This is necessary, but not sufficient. What's needed is a way to know for sure that the hypothesis was not changed after data collection. I think predeclaring the hypothesis is the way to go.
This is necessary, but not sufficient. What's needed is a way to know for sure that the hypothesis was not changed after data collection. I think predeclaring the hypothesis is the way to go.
Not that education can fix all these (you can't prevent evil), but if reviewers and journals and conferences started to accept more the negative results, the incentive in lying would quickly decrease. And people would probably start to "disprove" interesting theories, instead of trying to "prove" niche results...
Fabricating data is essentially fraud. And while it does happen, most of the problems with reproducibility are not problems of fraud.
It won't protect against outliers, but removing outliers will not solve most problems. It'll happen, but again, I don't think the majority of irreproducible studies are due to misuse of outliers.
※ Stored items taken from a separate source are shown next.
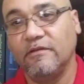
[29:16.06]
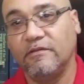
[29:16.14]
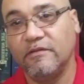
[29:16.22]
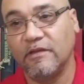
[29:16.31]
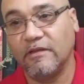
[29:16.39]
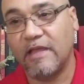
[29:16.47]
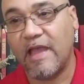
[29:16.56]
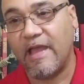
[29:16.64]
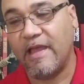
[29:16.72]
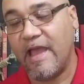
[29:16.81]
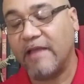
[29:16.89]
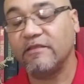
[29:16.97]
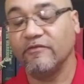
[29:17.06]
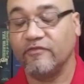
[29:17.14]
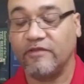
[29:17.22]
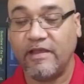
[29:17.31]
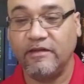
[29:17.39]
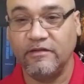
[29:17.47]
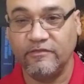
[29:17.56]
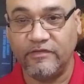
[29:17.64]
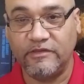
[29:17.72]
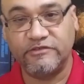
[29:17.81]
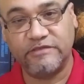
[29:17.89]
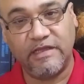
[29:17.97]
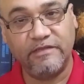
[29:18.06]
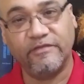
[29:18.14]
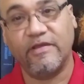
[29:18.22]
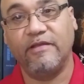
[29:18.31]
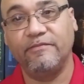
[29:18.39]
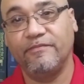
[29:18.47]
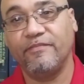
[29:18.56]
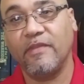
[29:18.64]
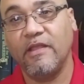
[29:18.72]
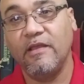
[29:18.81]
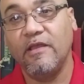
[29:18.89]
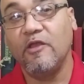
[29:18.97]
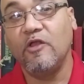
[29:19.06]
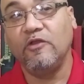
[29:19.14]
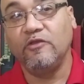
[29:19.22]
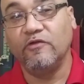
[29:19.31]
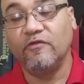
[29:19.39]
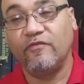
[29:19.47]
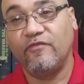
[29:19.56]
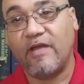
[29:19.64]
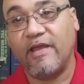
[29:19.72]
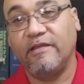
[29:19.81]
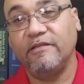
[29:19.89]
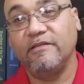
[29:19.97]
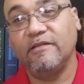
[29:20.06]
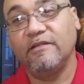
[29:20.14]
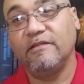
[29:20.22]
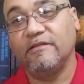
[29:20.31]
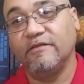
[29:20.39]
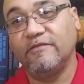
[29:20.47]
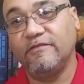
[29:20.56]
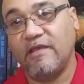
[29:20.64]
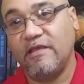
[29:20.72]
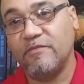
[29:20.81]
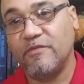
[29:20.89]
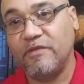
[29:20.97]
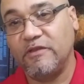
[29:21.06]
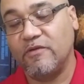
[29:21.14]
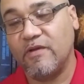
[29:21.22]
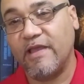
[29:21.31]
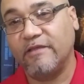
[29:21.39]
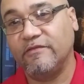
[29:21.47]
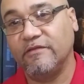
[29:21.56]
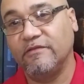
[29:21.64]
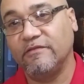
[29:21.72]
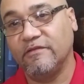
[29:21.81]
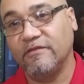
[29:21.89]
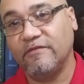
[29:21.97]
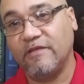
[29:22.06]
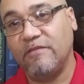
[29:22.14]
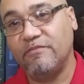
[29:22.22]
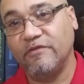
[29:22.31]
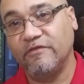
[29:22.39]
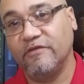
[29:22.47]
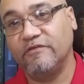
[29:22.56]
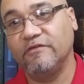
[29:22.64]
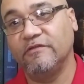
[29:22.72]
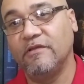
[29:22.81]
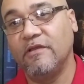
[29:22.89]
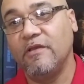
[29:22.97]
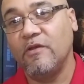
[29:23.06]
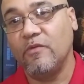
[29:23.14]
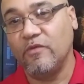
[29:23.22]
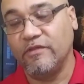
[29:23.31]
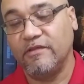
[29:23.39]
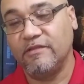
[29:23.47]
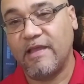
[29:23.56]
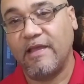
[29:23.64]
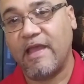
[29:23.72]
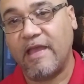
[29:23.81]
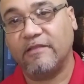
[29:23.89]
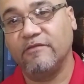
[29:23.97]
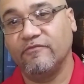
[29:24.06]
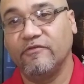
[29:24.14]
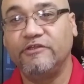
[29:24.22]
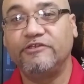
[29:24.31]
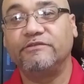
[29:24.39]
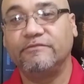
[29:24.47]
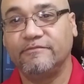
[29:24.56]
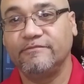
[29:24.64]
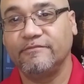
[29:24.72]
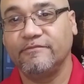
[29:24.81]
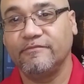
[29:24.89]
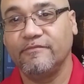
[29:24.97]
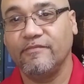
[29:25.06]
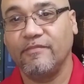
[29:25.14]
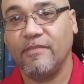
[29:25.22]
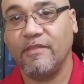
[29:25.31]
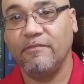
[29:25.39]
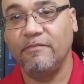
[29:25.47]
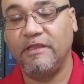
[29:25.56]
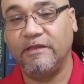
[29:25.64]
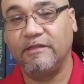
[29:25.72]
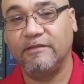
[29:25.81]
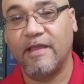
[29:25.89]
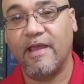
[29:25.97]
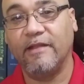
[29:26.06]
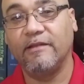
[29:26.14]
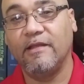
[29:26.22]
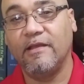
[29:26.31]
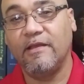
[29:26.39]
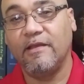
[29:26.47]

the active site of each enzyme, you'll find the same amino acids in the same position within that active region, meaning that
>Plus it's almost impossible to imagine a world where, before any experiment in any field, you predeclare it.
Not at all. I'm not saying you predeclare every experiment - just every experiment you try to publish.
The way it works is:
1. You make observations (i.e. collect data - no predeclaring anything). If you see interesting patterns, you'll form a hypothesis.
2. This is the stage where you predeclare your hypothesis, and the criterion of falsification.
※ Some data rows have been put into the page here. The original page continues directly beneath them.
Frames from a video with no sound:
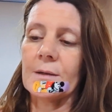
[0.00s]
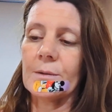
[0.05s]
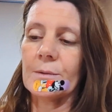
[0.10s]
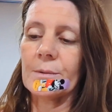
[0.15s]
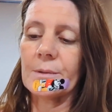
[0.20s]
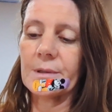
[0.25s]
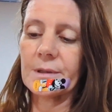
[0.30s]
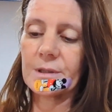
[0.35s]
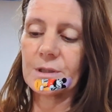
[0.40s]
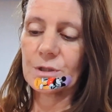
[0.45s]

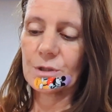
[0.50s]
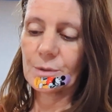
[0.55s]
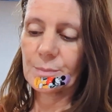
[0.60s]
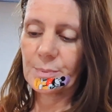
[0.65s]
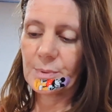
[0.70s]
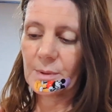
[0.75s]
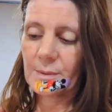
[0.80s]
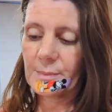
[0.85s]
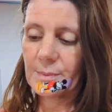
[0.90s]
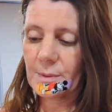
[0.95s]
What is your
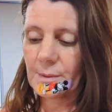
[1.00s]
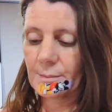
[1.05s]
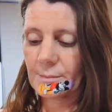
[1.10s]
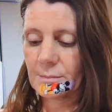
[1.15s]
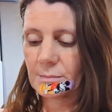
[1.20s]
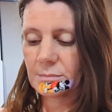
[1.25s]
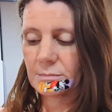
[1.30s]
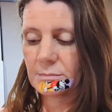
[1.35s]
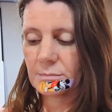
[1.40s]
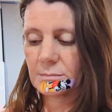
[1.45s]
problem?
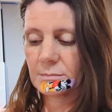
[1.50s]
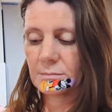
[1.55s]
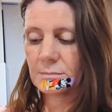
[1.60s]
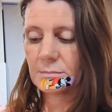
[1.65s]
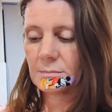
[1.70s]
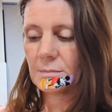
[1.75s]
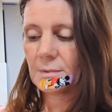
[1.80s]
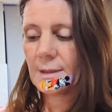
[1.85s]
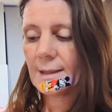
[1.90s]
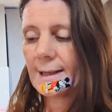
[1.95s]

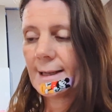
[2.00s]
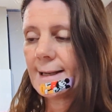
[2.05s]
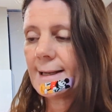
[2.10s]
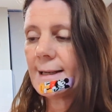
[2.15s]
Eh?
3. You now collect new data and test it against your hypothesis.
The hard part is ensuring people won't use some of the old data and claim they collected after their declaration. It's a hard problem, but not an impossible one.
People are in the habit these days of collecting a lot of data, seeing patterns, and publishing them. That's really not how a lot of early science was done. Once you see the patterns, you need to conduct more experiments to falsify them.
The opposite hypothesis is the null hypothesis which is "gene X is NOT important in disease Y" or "priming DOESN'T affect outcome Z".
Since we assume that most interventions will not affect most outcomes, these are much less surprising and interesting results. They are seen as "water is wet" type of findings and are thus hard to publish because no one is interested.
Now if your hypothesis is something like "X will cause Y to go up" and you actually find it causes Y to go down, that IS publishable. It is only when X has no effect on Y that you will have problems.
This is assuming predeclaring ever becomes the norm.